Assolutamente, credo che non ci sia Paese che non l'abbia amato, dal Giappone alla Russia, dall'America alla Spagna. Non a caso in tutto il mondo quando si stila il classico elenco dei cento film più importanti della storia del cinema qualche film di Fellini c'è sempre dentro. Come tutti i grandi geni, Fellini non è circoscrivibile. Non puoi chiuderlo in un'isola, perché lui era un continente.
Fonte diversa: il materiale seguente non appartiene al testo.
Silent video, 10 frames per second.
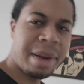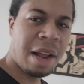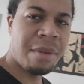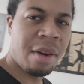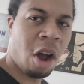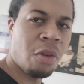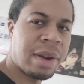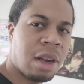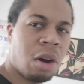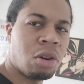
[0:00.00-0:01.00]
that we always
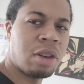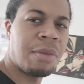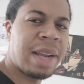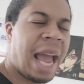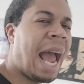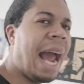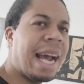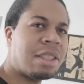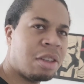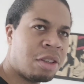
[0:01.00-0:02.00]
known that we
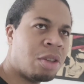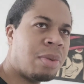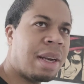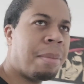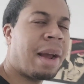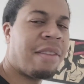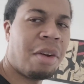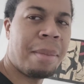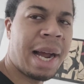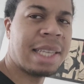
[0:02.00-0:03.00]
had to do in the back of
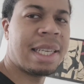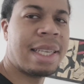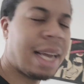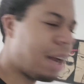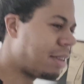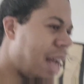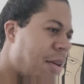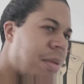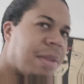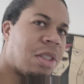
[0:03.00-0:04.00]
our minds the entire
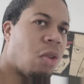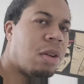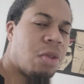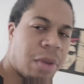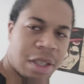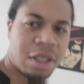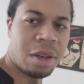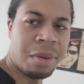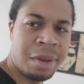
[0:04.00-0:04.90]
time we was going through this show.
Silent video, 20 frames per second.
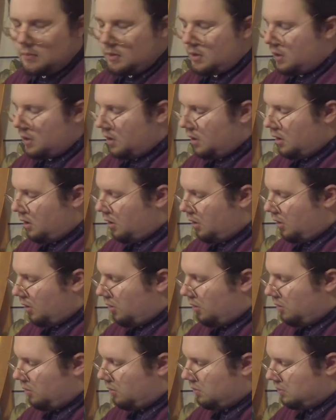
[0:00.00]

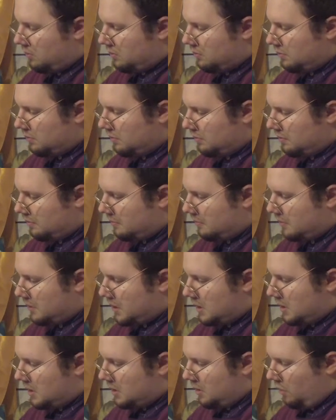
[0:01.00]
Uh-oh.
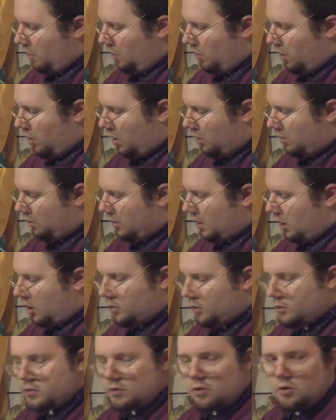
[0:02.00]
Well,
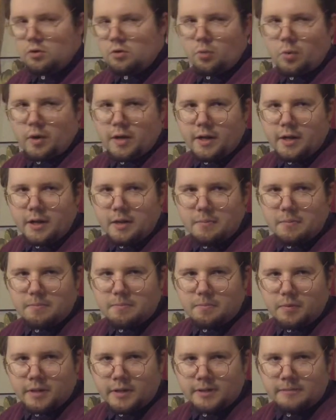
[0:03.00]
I'll still read it,
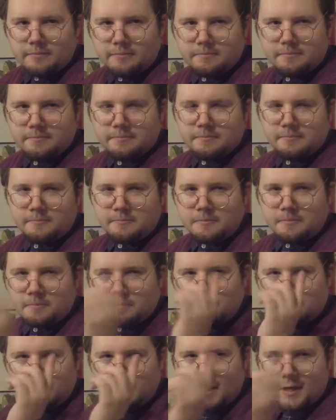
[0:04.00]
but
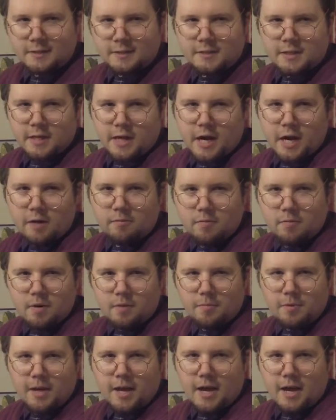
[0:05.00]
next time,
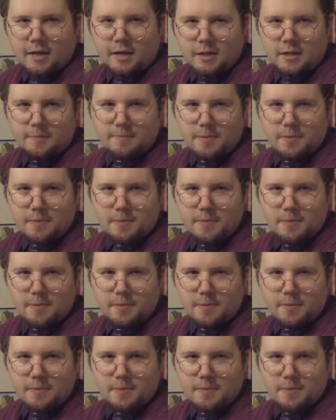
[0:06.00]
remember to add in the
Fellini ha mai lavorato all'estero?

Gliel'avevano proposto tante volte, soprattutto gli americani, ma lui si distaccava malvolentieri da Cinecittà, in particolare dal teatro 5 di Cinecittà, il luogo dove ha creato tutte le sue immaginazioni, reinventando persino Via Veneto, anche se la vera Via Veneto era a pochi chilometri di distanza. Gli piaceva l'idea di tirare su ogni volta un piccolo tendone da circo, fare il suo spettacolo, sbaraccare e andare via. Gli piacevano le maestranze italiane, voleva lavorare con le persone con cui si trovava bene, e in Italia aveva un suo "archivio delle facce".
Ogni tanto prendeva i suoi attori anche dall'estero, per esempio ha spesso usato attori inglesi, ma partiva sempre da una faccia. Quando doveva girare Casanova, ad esempio, fece prima il disegno di come se lo immaginava e poi andò a cercare una faccia che corrispondesse al ritratto. Ci provò con Alberto Sordi ma vide che non funzionava, allora trovò Donald Sutherland, che già di partenza assomigliava al suo disegno, e in più si sobbarcava quelle tre ore di trucco al giorno per trasformarsi nel grande seduttore.

Come ha organizzato questa mostra?

Volevo che Fellini ne fosse al centro, totalmente. Spesso Federico si è nascosto dietro ai suoi film e ai suoi disegni, adesso volevo che fosse lui il protagonista, perché a dieci anni di distanza è lui che ci manca, il suo sguardo sul mondo, il suo modo di commentare la vita. Volevo che anche i giovani che non lo conoscono affatto potessero dire: Ao, guarda com'era questo tipo. Per questo, nei locali della mostra, abbiamo fatto montare quattro schermi dove si proiettano i film nei quali Fellini si racconta, o sono gli altri a raccontarlo. E questi quattro schermi sono sistemati al centro di una cornice di 300 foto che lo ritraggono fuori dagli schemi consueti. Abbiamo scelto foto anche assolutamente ordinarie - lui che cucina la pasta, per esempio - che lo raffigurano nella quotidianità, una quotidianità che non si era mai vista. Come non si erano mai viste le quattro foto di lui con Pasolini, le dieci con Anna Magnani.

Che significato ha per lei, che è stato amico di Fellini, questa esibizione?

E l'occasione di raccontare Federico come l'ho conosciuto. Siamo stati amici per gli ultimi quindici anni della sua vita, e spesso mi sento come un cronista che ha visto passare un transatlantico e la gente gli chiede continuamente: com'era quel transatlantico? Lui prova a descriverlo, ma non può mai dare una risposta che lo includa tutto. "La Roma di Fellini" è il mio modo di dire: Federico, per me, era così.